Week 2. The toe begins to settle. Redness and swelling reduce. You may attend a follow-up appointment so Anna can check healing. Most patients are able to return to normal daily activities, including light exercise, by the end of week 2.
Weeks 3–6. Gradual healing continues. The nail bed where the section was removed will granulate (form new tissue) and eventually be covered by skin. This area may weep slightly — this is normal and is part of the healing process. By week 6, most toes are healed or very close to it.
Weeks 6–8+. Full healing. The remaining nail continues to grow normally. The treated edge is narrower than before but looks natural and tidy. Long-term, the vast majority of patients have no further problems with that nail.

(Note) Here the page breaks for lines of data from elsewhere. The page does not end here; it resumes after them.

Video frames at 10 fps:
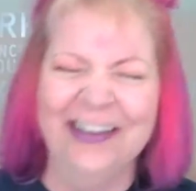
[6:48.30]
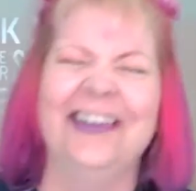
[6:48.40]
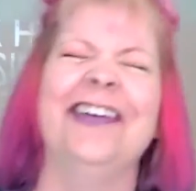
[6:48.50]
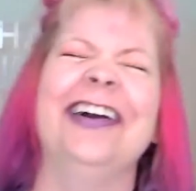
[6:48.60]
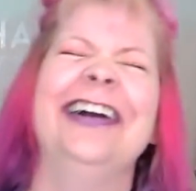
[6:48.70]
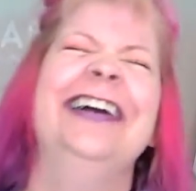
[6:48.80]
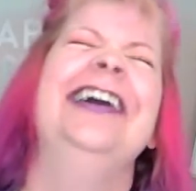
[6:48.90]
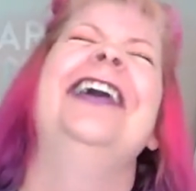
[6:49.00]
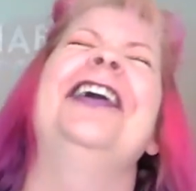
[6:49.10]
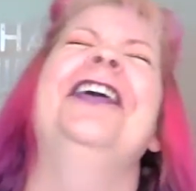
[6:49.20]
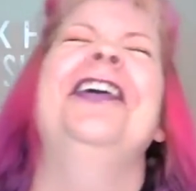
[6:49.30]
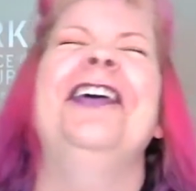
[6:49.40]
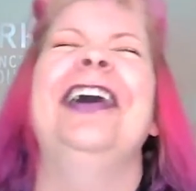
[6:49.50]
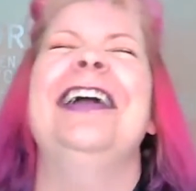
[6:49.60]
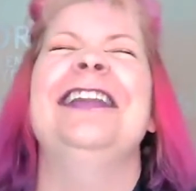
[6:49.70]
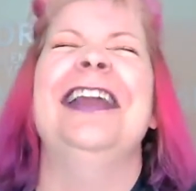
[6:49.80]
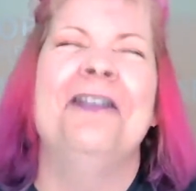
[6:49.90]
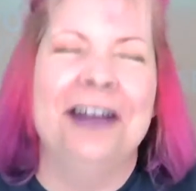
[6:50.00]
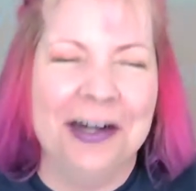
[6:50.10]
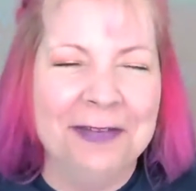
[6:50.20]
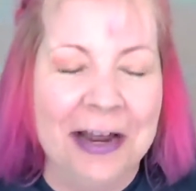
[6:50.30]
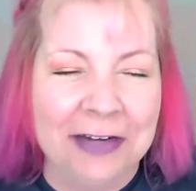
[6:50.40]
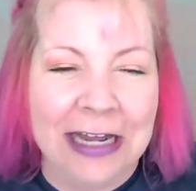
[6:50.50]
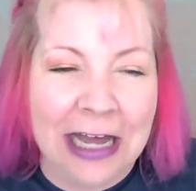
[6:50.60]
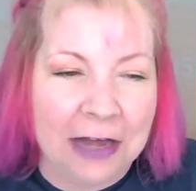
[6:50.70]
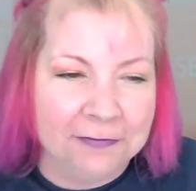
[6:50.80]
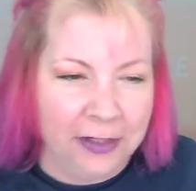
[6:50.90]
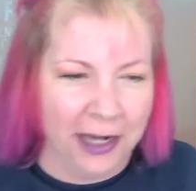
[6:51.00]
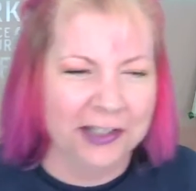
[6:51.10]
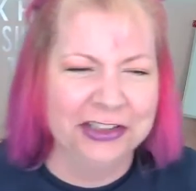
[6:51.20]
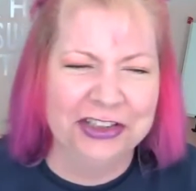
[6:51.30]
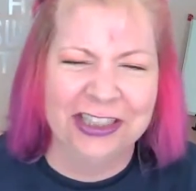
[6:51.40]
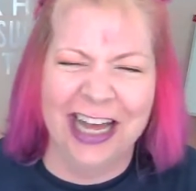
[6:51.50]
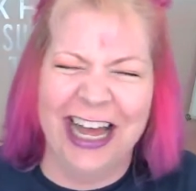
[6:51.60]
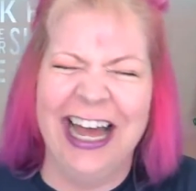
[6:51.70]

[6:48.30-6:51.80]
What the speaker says: Oh, I love it. I'm having a hot flash.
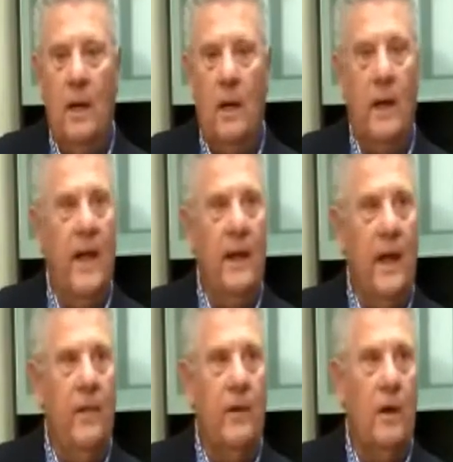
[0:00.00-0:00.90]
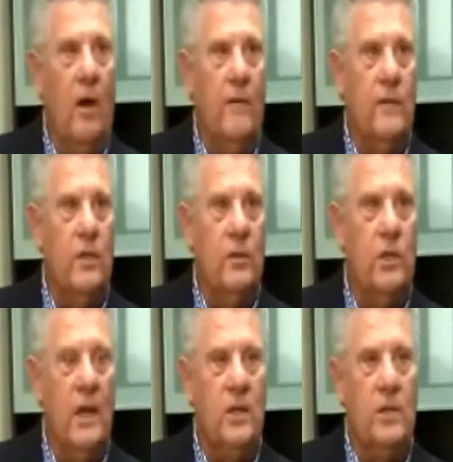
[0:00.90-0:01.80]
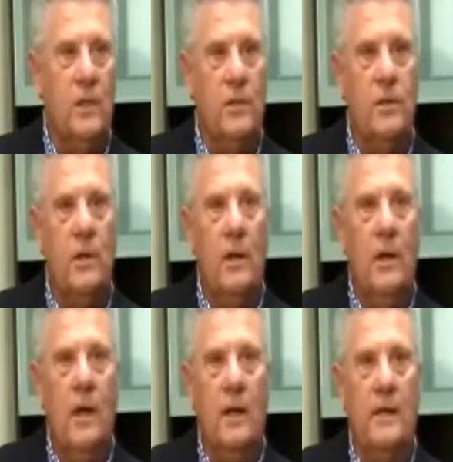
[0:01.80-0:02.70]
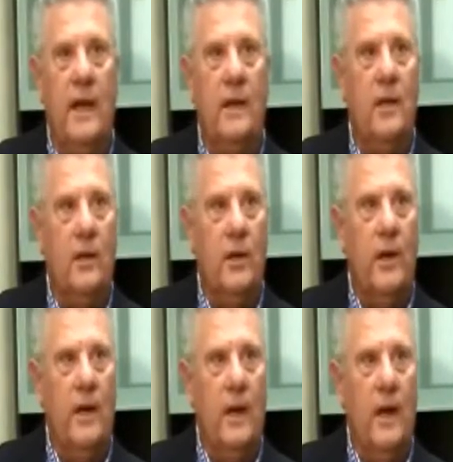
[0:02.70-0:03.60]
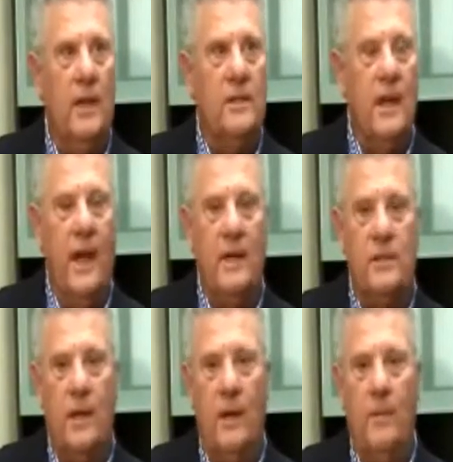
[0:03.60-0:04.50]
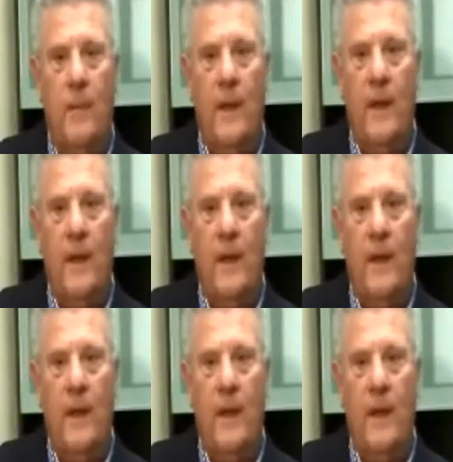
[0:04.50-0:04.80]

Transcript: and other golf associations uh, tend to look at us as a uh,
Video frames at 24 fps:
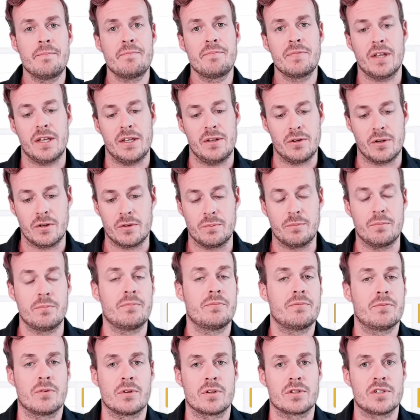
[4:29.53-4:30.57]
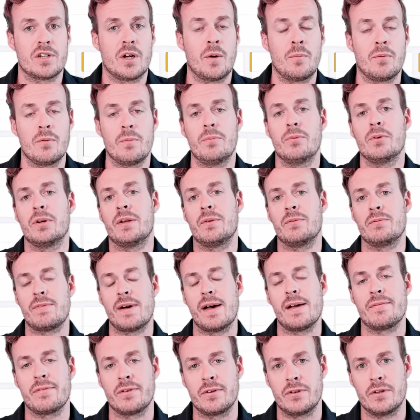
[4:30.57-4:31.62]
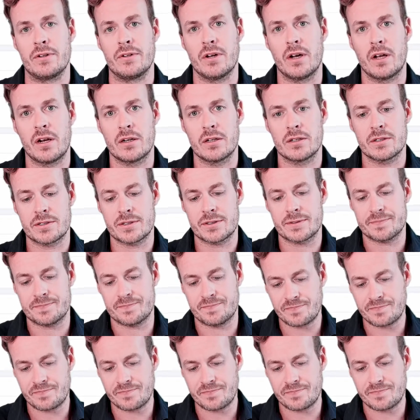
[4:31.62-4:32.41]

and you could, for example, put in $500,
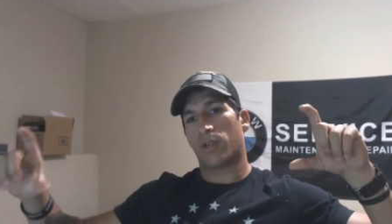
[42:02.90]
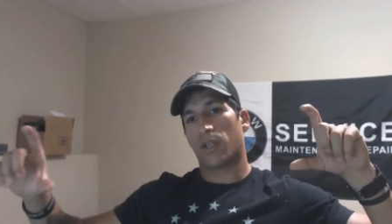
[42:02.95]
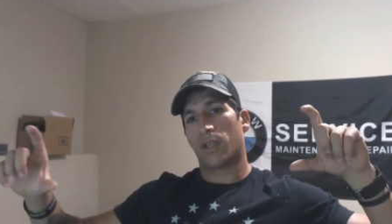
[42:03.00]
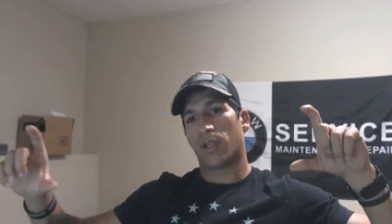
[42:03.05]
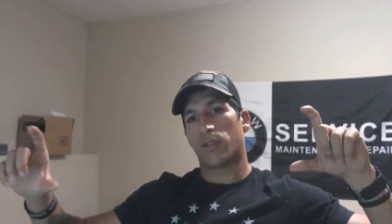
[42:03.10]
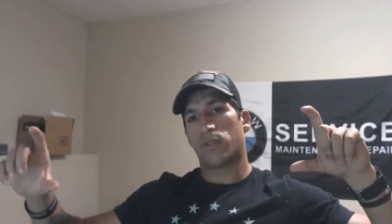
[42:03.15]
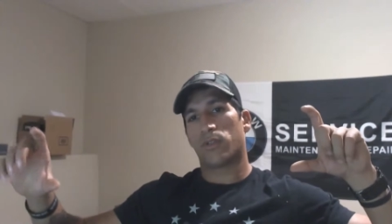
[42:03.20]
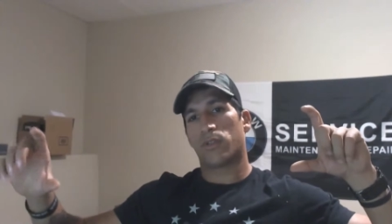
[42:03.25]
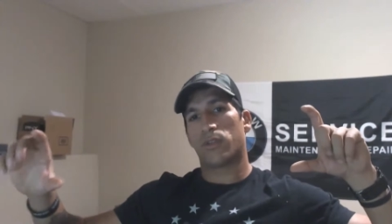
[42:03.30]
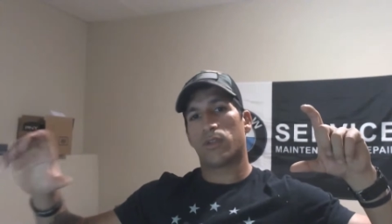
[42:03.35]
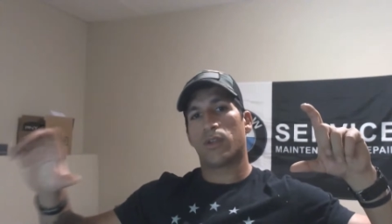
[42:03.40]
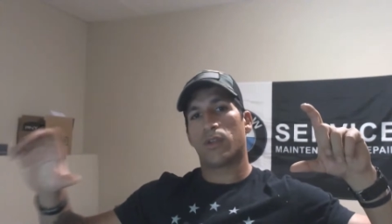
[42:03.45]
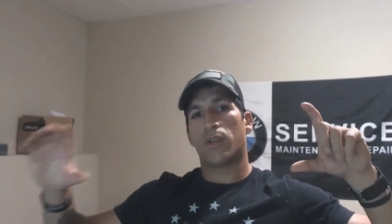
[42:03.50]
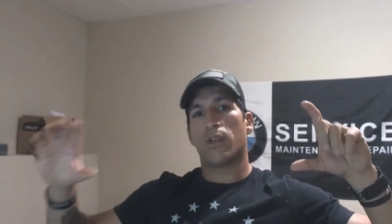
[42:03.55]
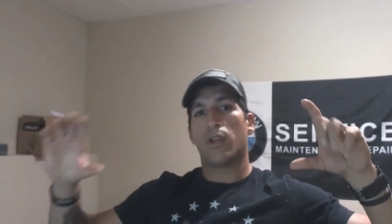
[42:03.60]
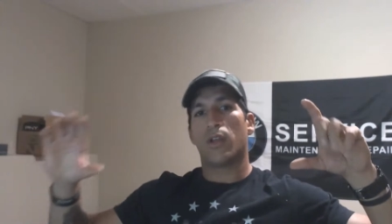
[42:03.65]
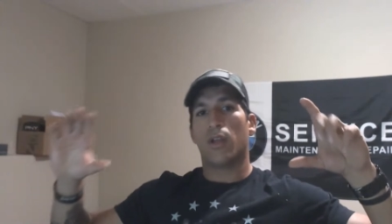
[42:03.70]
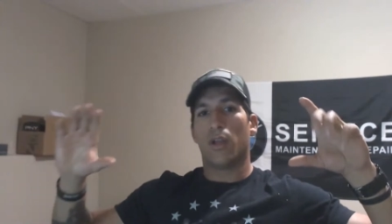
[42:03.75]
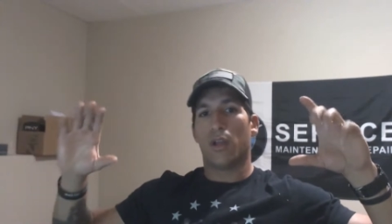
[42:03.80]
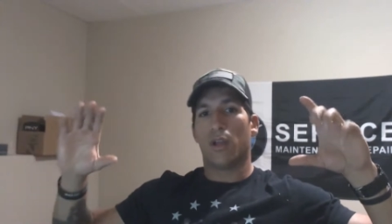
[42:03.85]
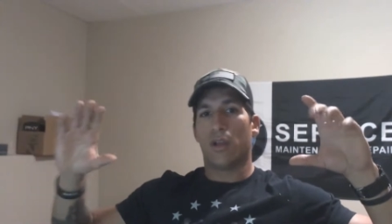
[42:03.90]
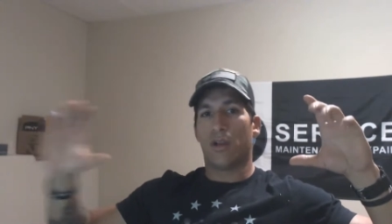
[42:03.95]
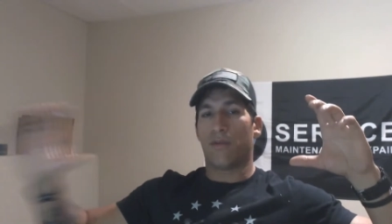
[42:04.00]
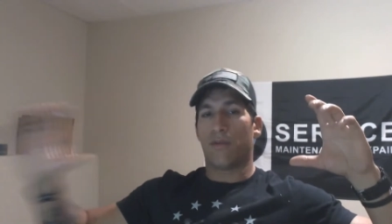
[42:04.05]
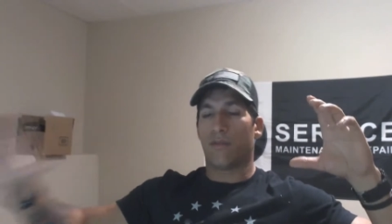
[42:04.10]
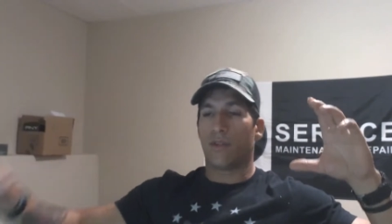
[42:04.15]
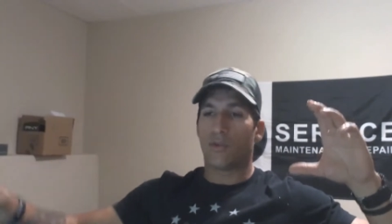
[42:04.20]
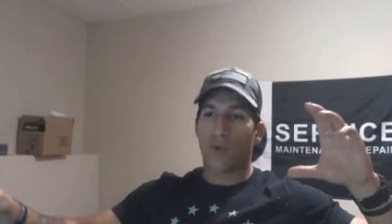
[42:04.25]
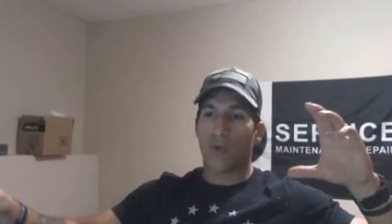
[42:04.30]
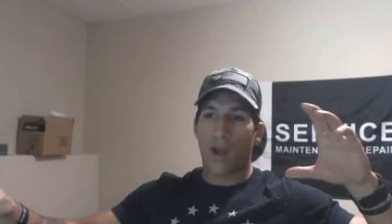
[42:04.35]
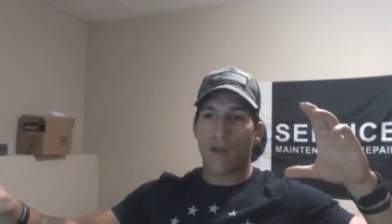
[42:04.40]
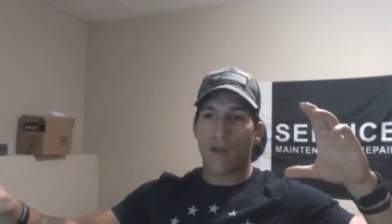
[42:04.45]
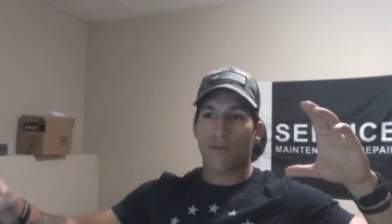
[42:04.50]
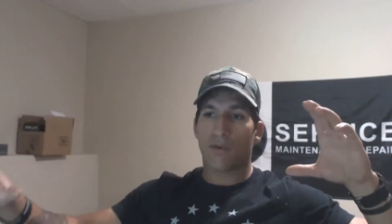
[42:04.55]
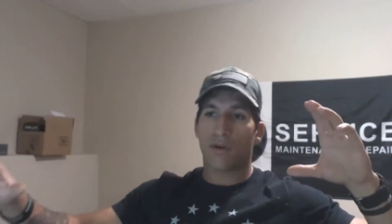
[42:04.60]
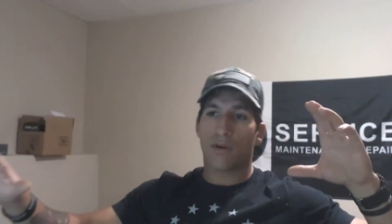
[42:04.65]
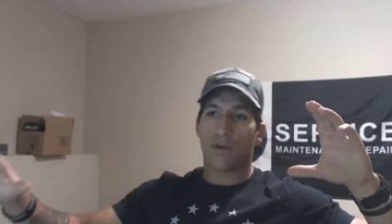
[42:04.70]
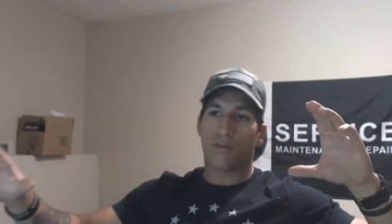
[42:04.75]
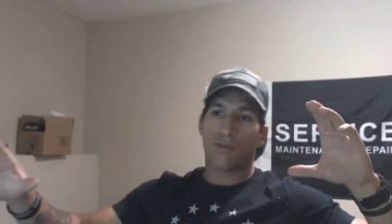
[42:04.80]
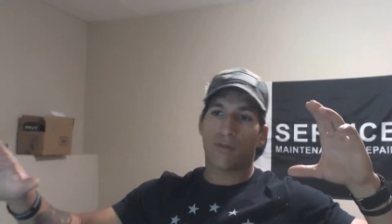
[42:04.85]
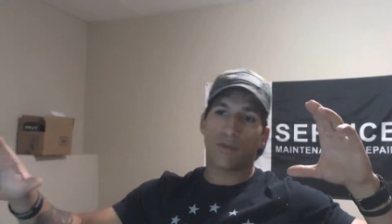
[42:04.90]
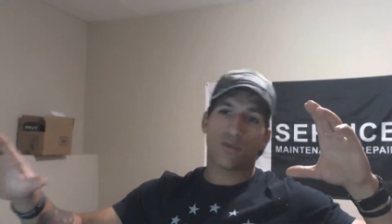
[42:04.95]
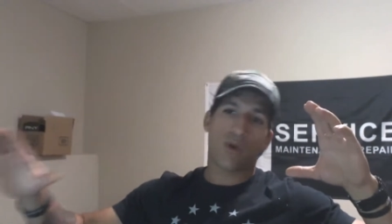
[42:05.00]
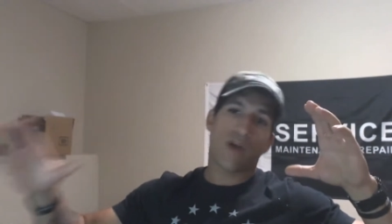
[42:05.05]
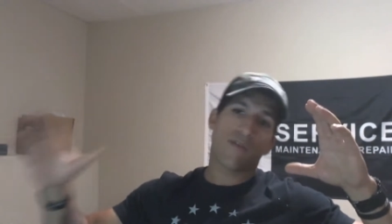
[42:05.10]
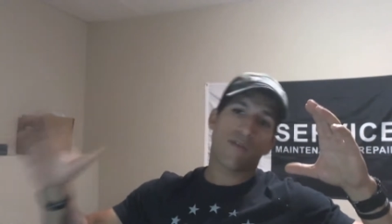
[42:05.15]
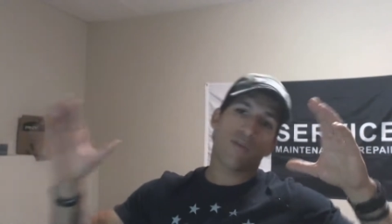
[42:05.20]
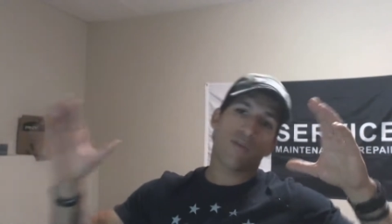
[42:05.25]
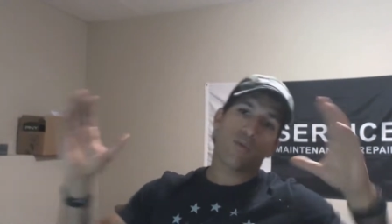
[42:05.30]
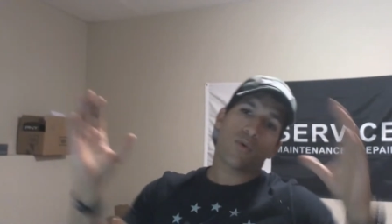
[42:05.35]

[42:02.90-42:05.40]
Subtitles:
gets, if the driver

Important: healing times vary depending on your general health, circulation, and how closely you follow the aftercare instructions. Patients with diabetes or circulation issues may take a little longer.
Success Rates
Phenol matrixectomy has been extensively studied and is recognised as the most effective treatment for ingrown toenails. Published research consistently reports high long-term success rates — significantly better than conservative (non-surgical) treatments, which have high recurrence rates.
It is important to understand that no medical procedure has a 100% success rate. A small percentage of patients may experience partial regrowth requiring a second procedure. This is more common in patients with particularly curved nails or those who have had multiple failed treatments elsewhere.
Anna also sees patients for revision surgery — treating toenails where a previous procedure performed elsewhere has not been successful. If you have already had nail surgery that has failed, this does not mean you are out of options.
Costs and What Is Included
At our Hendon clinic, standard ingrown toenail surgery costs £286 per toe. This is an all-inclusive price covering:
The initial consultation and assessment, the surgical procedure itself, all materials and dressings used during surgery, and two follow-up appointments to check healing.
There are no hidden fees. The price you are quoted is the price you pay.
Emergency surgery (within 24 hours) is available for £500 per toe for patients with severe infection or urgent need. This includes the same comprehensive aftercare.
For patients with private health insurance, Anna is a BUPA Fee Assured provider (Member 310655), meaning BUPA has pre-approved her fees. If you have BUPA cover, you may be able to claim some or all of the cost. Check with your insurer before your appointment.
Compared to hospital-based surgery in London (typically £1,000–£2,000+), private podiatric surgery offers the same procedure at a fraction of the cost, without lengthy NHS waiting lists, and with direct access to the treating clinician throughout your care.
How to Choose a Practitioner
If you are considering ingrown toenail surgery, there are several things to look for when choosing a practitioner:
HCPC registration. Your podiatrist should be registered with the Health and Care Professions Council. This is a legal requirement in the UK — anyone performing podiatric surgery must hold current HCPC registration. You can check registration online at hcpc-uk.org.
Experience with nail surgery specifically. Not all podiatrists perform surgery regularly. Ask how many procedures they carry out and whether they take on revision cases (which require more skill).
Clear pricing with no hidden costs. You should know exactly what you will pay before committing. Be wary of clinics that quote a low initial fee and then add charges for follow-ups, dressings, or the procedure itself.
Aftercare included. Surgery is only part of the process. Good aftercare — including follow-up appointments and ongoing support if you have any concerns — is essential for a successful outcome.
Insurance recognition. If you plan to claim through private insurance, check that the practitioner is recognised by your provider.